Le Grand Quartier envoya le projet de loi aux commandants en chef des fronts, pour en prendre connaissance. Il les convoqua ensuite à Mohilev. Cette conférence historique se réunit le 2 mai ([1]) : on devait y examiner la situation, qui était terrible. Tous les discours dépeignirent l’écroulement de l’armée russe ; bien que la forme et le ton en fussent mesurés, une tristesse infinie, une émotion intense s’en dégagèrent.

Le général Broussilov parla d’une voix tranquille où l’on percevait une douleur profonde, nullement affectée ; il termina son discours en ces termes : « Il est possible de supporter tout cela ; il y a quelque espoir encore de sauver l’armée et même de la décider à l’offensive — à la condition expresse que la déclaration ne soit pas promulguée… Si elle l’est, tout est perdu et, dans ce cas, j’estime impossible de rester un jour de plus à mon poste… »

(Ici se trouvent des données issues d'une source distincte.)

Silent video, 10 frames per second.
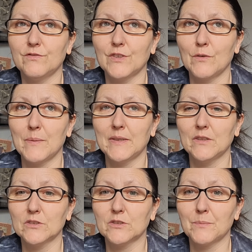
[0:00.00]
for me
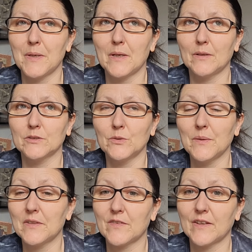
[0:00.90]
not to be able to do
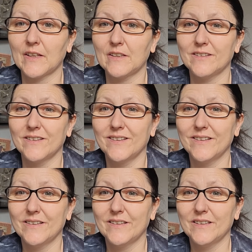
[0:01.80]
anything
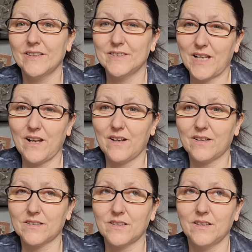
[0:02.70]
It's
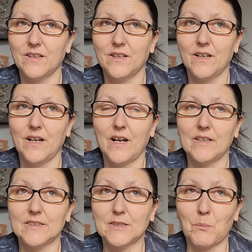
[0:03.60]
hard
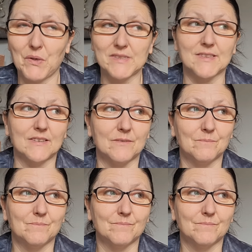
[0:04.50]
and it's depressing.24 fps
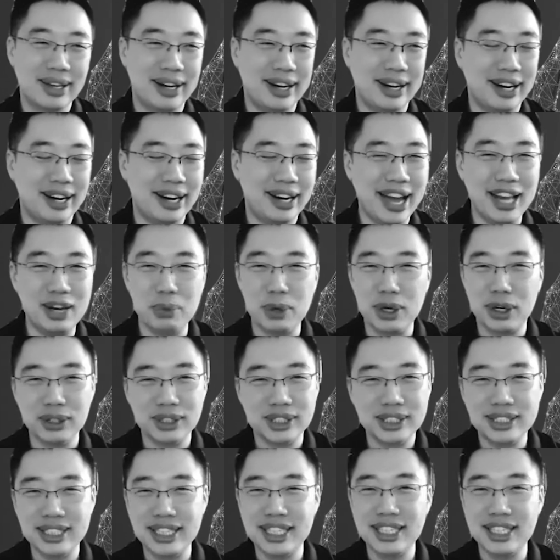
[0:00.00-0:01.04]
And we could
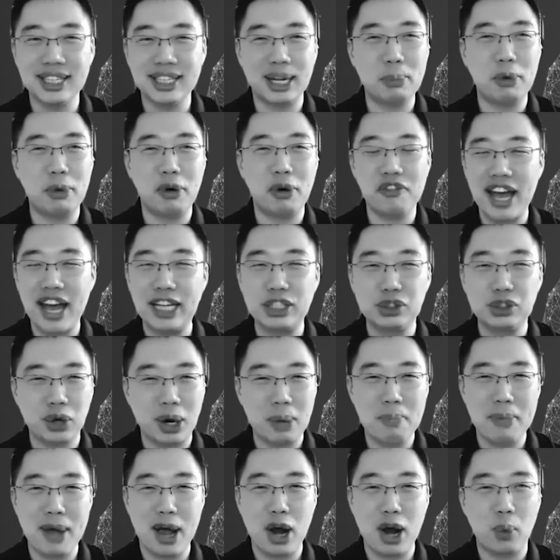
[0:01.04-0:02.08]
see the number of
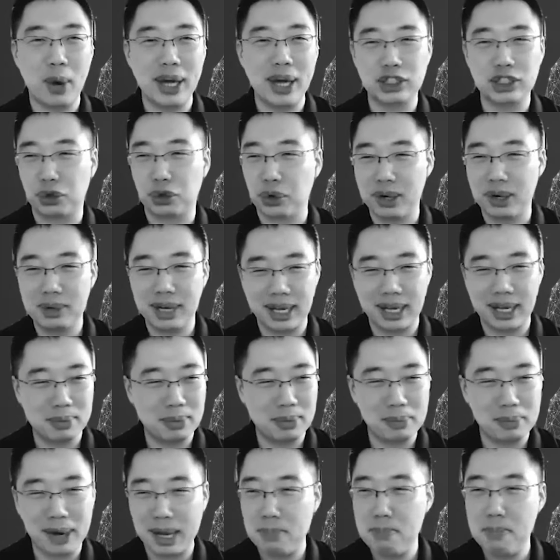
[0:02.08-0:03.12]
Android malwares growing like
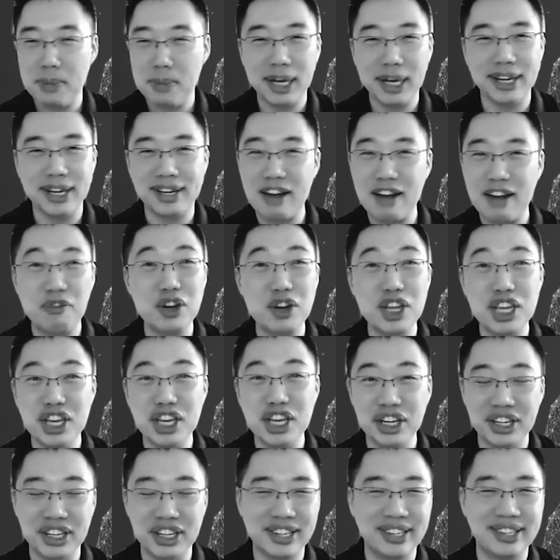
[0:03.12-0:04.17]
by 1 million every
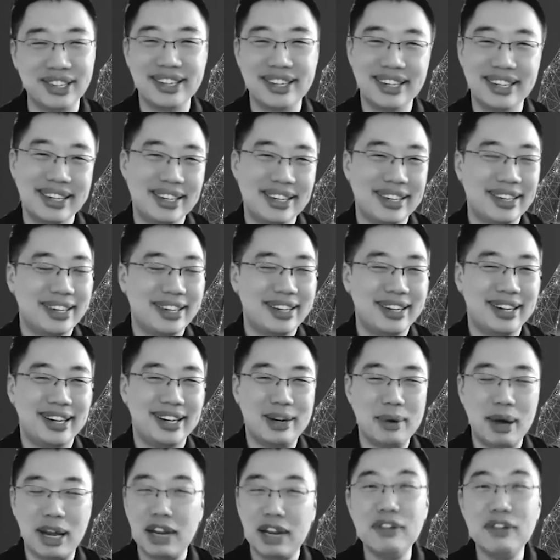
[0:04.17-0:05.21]
year.
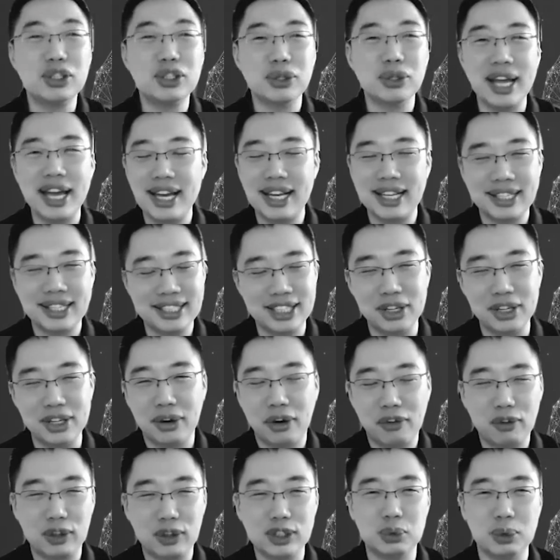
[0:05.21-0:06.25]
And even today,
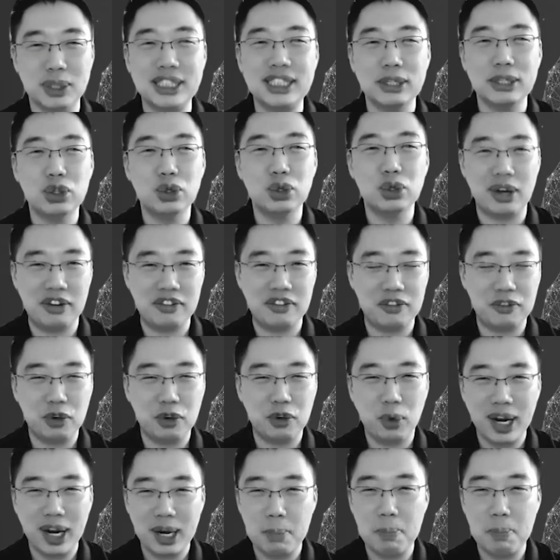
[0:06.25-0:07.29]
of course, we still do have
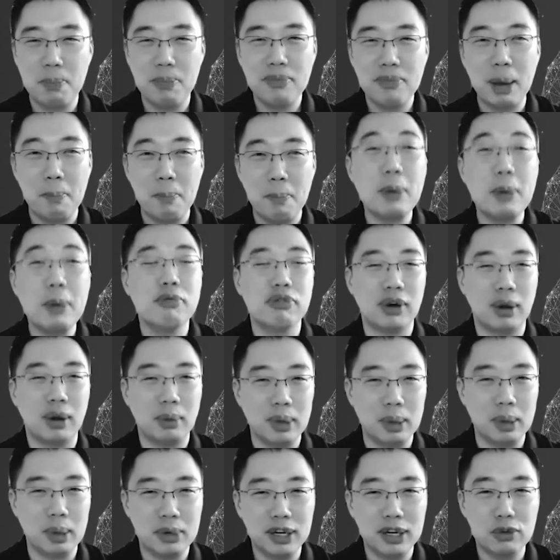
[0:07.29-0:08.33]
quite a big
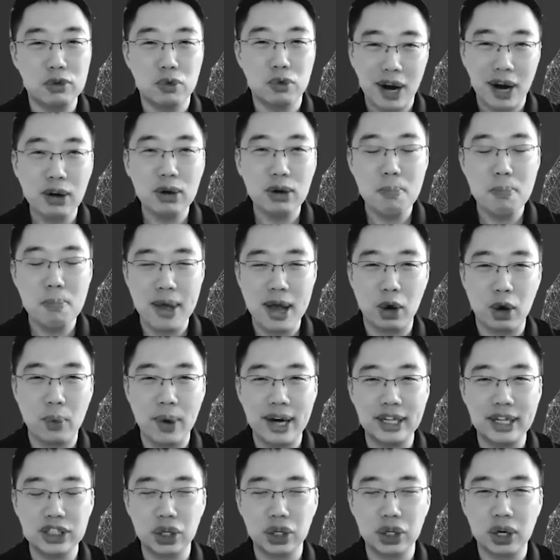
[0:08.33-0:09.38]
problem around
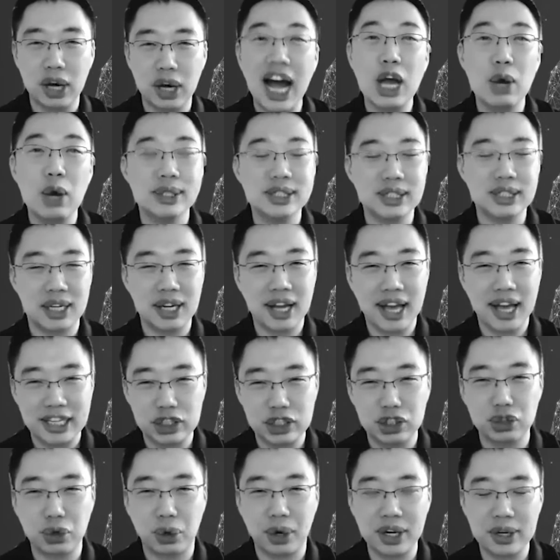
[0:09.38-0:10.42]
malwares on iOS and
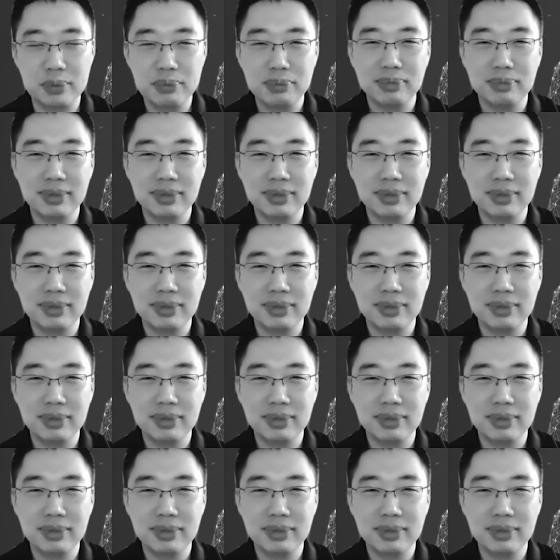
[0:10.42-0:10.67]
Android.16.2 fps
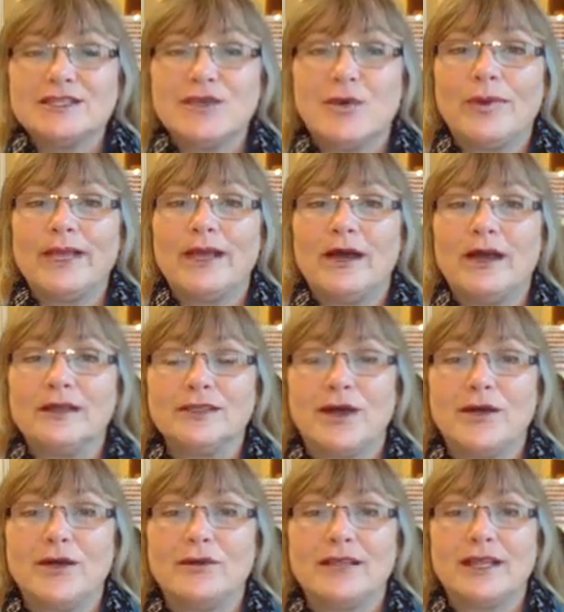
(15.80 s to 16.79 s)
So, we all
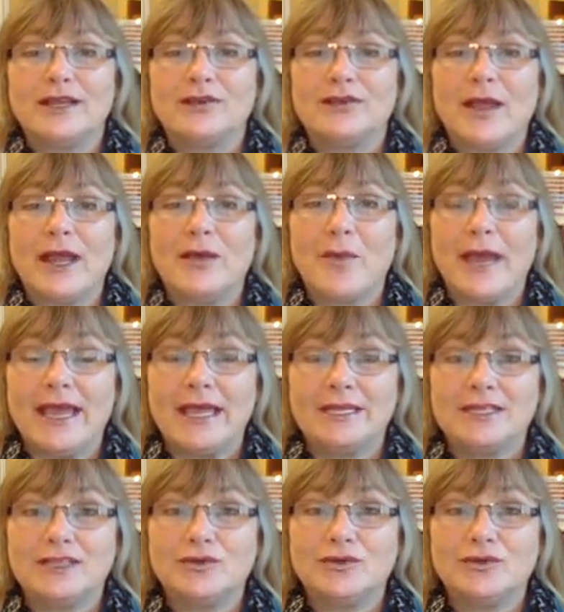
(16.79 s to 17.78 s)
know that a great
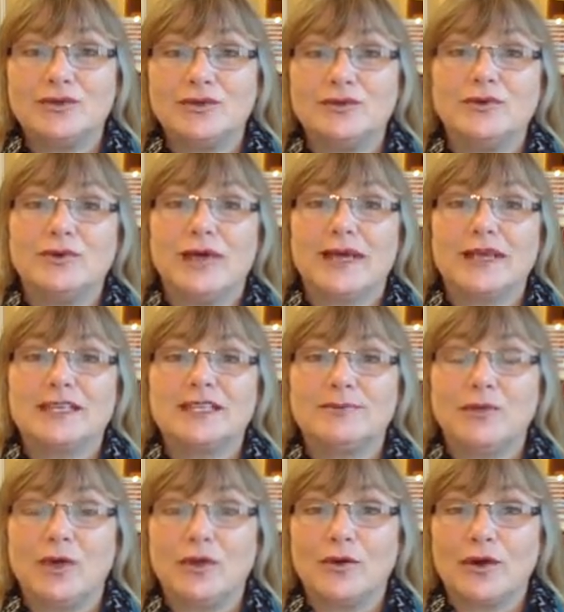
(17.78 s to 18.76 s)
way to
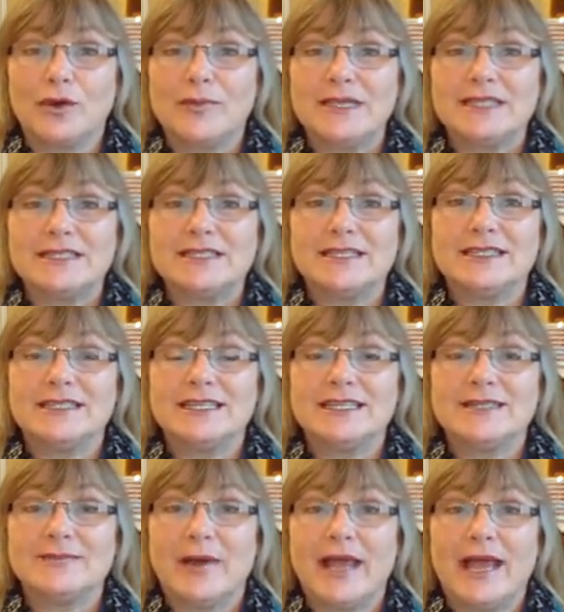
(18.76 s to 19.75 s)
explode our business
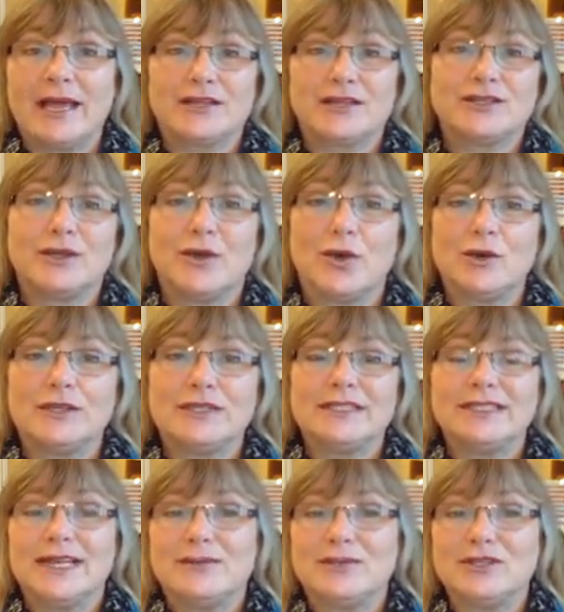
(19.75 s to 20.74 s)
is by actually
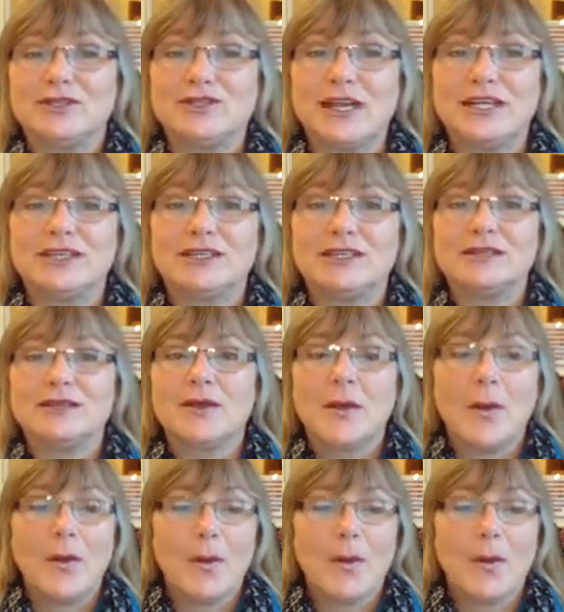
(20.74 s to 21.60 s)
holding demonstrations,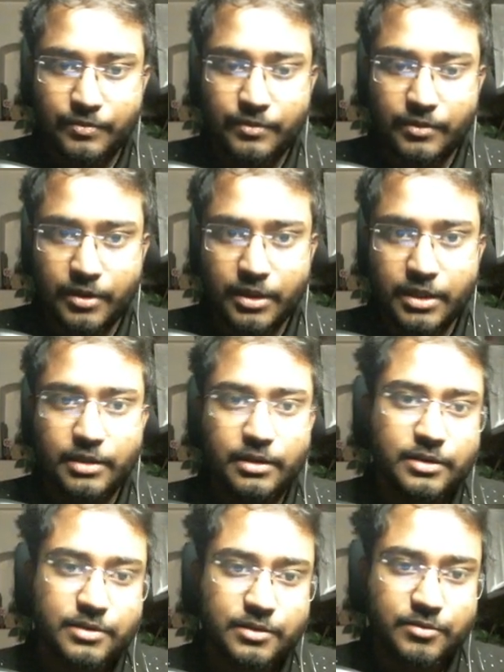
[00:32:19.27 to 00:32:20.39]
Okay,
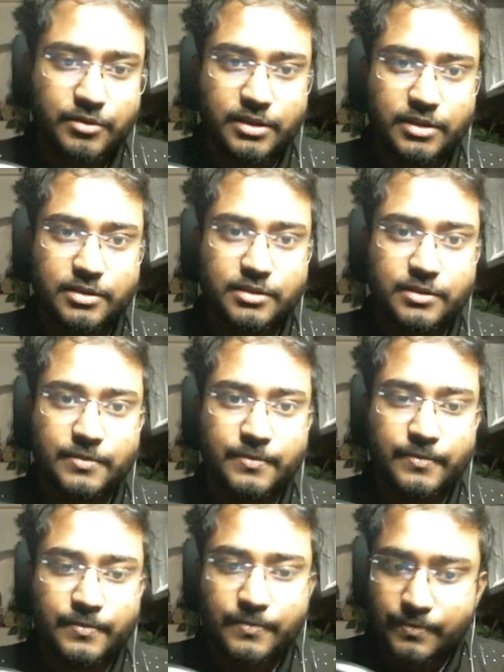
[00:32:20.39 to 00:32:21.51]
let's just run this
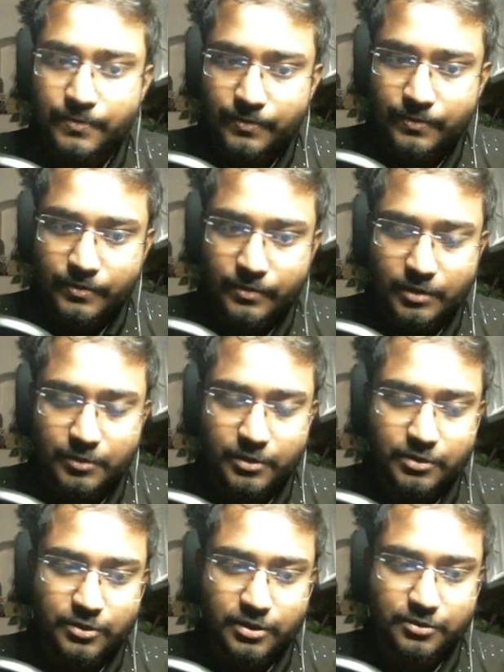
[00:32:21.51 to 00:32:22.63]
if this
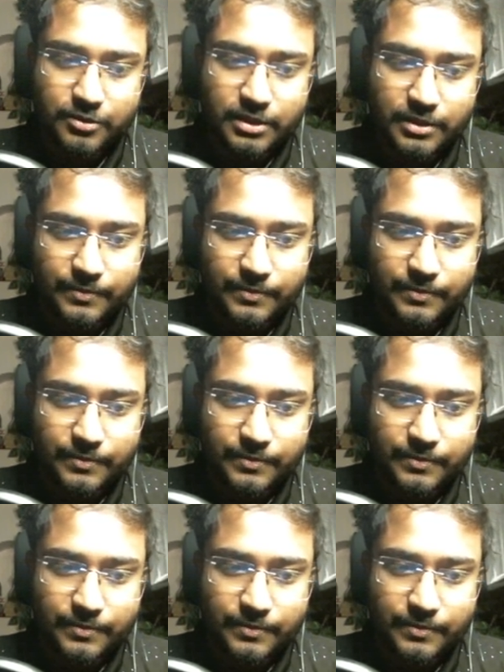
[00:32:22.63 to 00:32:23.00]
works well.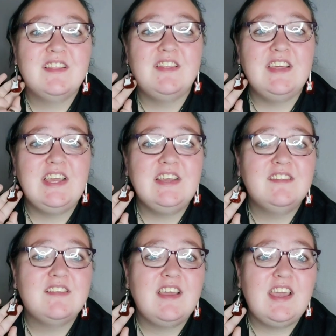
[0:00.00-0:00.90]

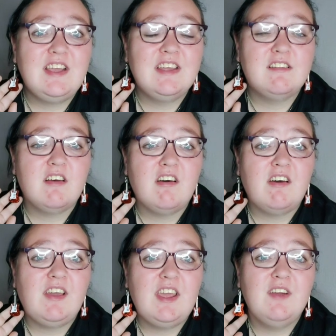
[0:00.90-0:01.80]
these
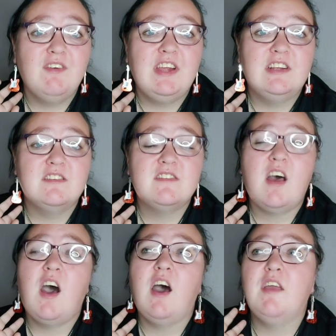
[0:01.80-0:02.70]
guitar earrings
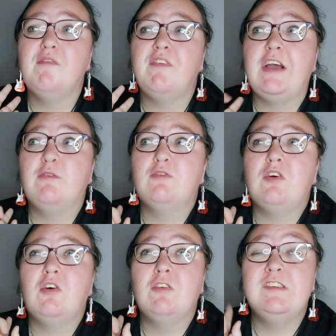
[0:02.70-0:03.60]
I found
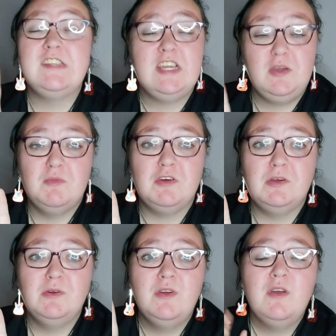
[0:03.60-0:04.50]
on Temu,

Le général Scherbatchov protesta avec énergie contre cette dernière déclaration, je m’en souviens fort bien. Il démontra qu’on ne doit jamais quitter son poste : les chefs n’ont pas le droit de déserter, quelque pénible soit la situation, fût-elle même désespérée…

Quelqu’un proposa aux commandants en chef de se rendre tous,

  1. Étaient présents : le généralissime Alexéiev, les généraux Broussilov, Scherbatchov, Gourko, Dragomirov, Yousefovitch et moi ; en outre, un certain nombre de fonctionnaires du Grand Quartier Général.